My university, McGill, has instituted a campus wide wireless access policy for students. I think this is a good idea and quite consistent with what is happening in many schools, universities and even cities (for example San Francisco is going to have free ubiquitous wireless in the entire downtown).

The bizarre part of the plan is that the wireless access is not free for faculty or staff of the university. I think this is frankly ridicululous. Presumably the wireless service helps with productivity, convenience or has other benefits. (more below)

Failing to offer this to employees, presumably in order to gain a couple of dollars per month access fee, appears stingy as well as mean spirited. It may be that they expect some professors to pay for it from their research funds, and in truth it isn't much money in that context, but that doesn't justify the irritation to everybody else. Furthermore, the key sources of federal research funds specifically prohibit researchers from paying for infrastructure costs, which are the responsibility of the university (and hence the provincial government). As such, it is probably illegal for professors to pay for this fee from their most ubiquitous research funds anyhow.

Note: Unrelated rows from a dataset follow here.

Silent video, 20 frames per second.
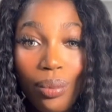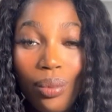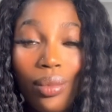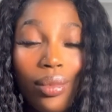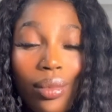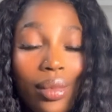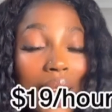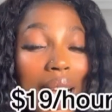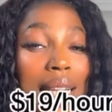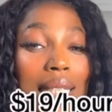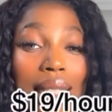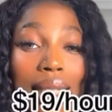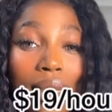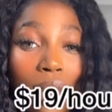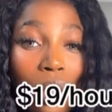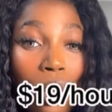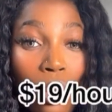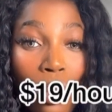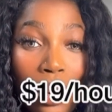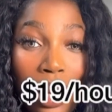That's the
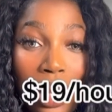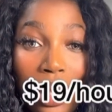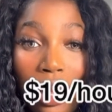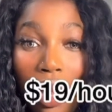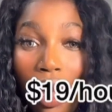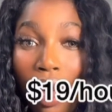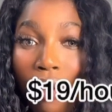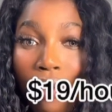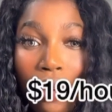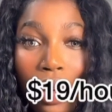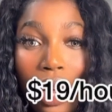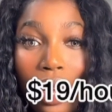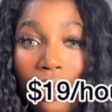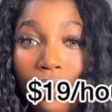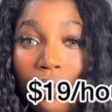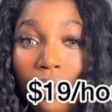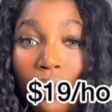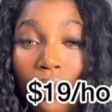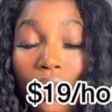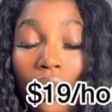lowest ever,
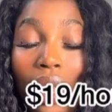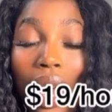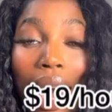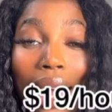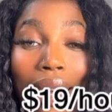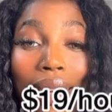and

Most of all, a policy like this just breeds bad will, cynicism and frustration. It certainly annoys me and I'd rather not have the access in that case. In guess in class, I'll just have to ask my student to look things up if I need web access in real time during a lecture.

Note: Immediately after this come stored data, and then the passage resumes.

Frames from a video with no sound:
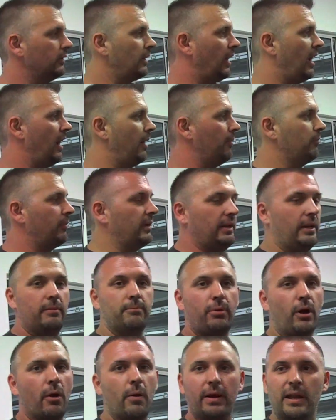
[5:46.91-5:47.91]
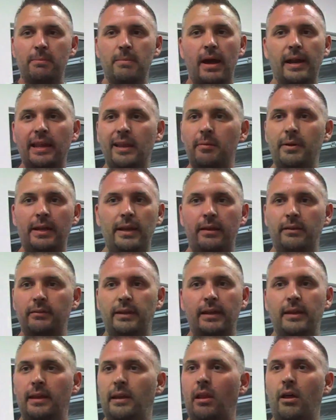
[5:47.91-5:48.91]
Um, we didn't borrow any money. We didn't
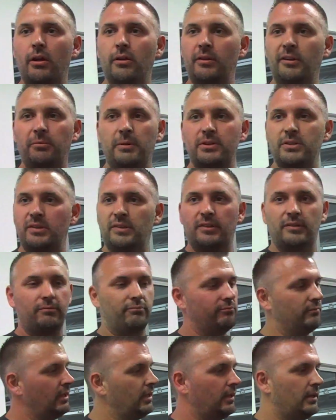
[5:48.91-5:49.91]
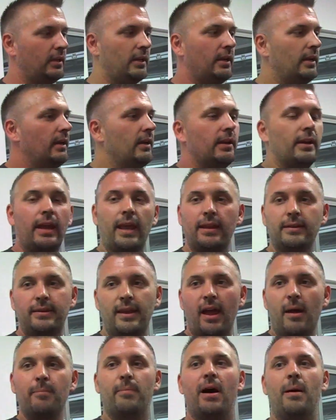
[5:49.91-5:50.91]
get any loans. We just head
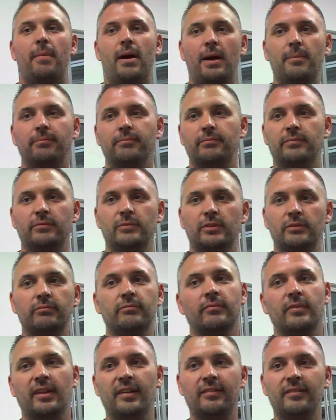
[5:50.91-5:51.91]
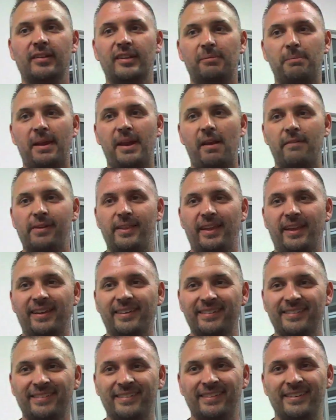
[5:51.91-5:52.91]
down, bum up, and spend everything.
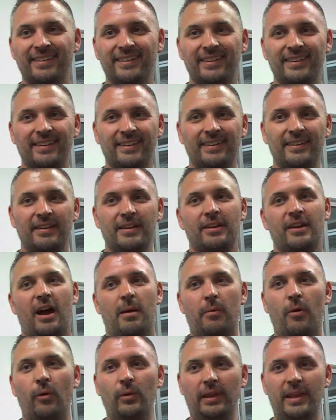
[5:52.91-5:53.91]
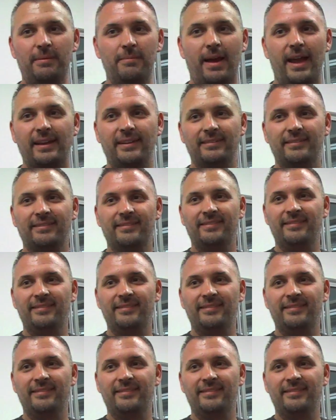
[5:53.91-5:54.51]
I'm all in, mate.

By Gregory Dudek at | Leave a comment |    
30 January

Today I had lunch with the president of NSERC and a table full of illustrious researchers and administrators from McGill. NSERC is the federal body that funds most academic scientific and engineering research in Canada. Suzanne Fortier began as president of NSERC at the start of 2005 and she had the good grace to visit McGill. give a talk and meet with various people.

She asked us to provide comments of NSERC funding policies and make suggestions for improvement.
Many of the researchers simultaneously praised NSERC's mechanisms for providing funding, but also lamented the the lack of sufficient funds in the Canadian system. Specifically in comparison with other G8 countries, the sizes of the grants available and the diversity of funding opportunities in Canada is too small. This is a particular problem is areas like robotics, where the core infrastructure costs are not moderated lower costs found in Canada (for example the very low cost of tuition doesn't help pay for equipment or off-campus testing). Fortier was very sympathetic regarding the problems faced by researchers in Canada, and was surprising open to suggestions and enthiastic about hearing about our particular research interests.

A hot topic of conversation was the "success rate" of NSERC (National Science and Engineering Research Council of Canada) applicants. At NSERC, as opposed to the NSF (National Science Foundation) in the United States, a very large fraction of grant applications get at least some funding. This allows more people to get research money but, since budgets are fixed, means that the total amount per funding project is smaller. An open question is whether NSERC should be more selective and in so doing, it would have more money for those whom is actually chooses to fund. This would be a controversial policy, but one which I think would be good so long as it doesn't go too far. I am aware of a few projects that NSERC funds that don't really lead to significant publications that anybody would read, and hence the funds are not very productive. On the other hand, funding some of these smaller projects has some pedagogical value, but that probably isn't the job of NSERC.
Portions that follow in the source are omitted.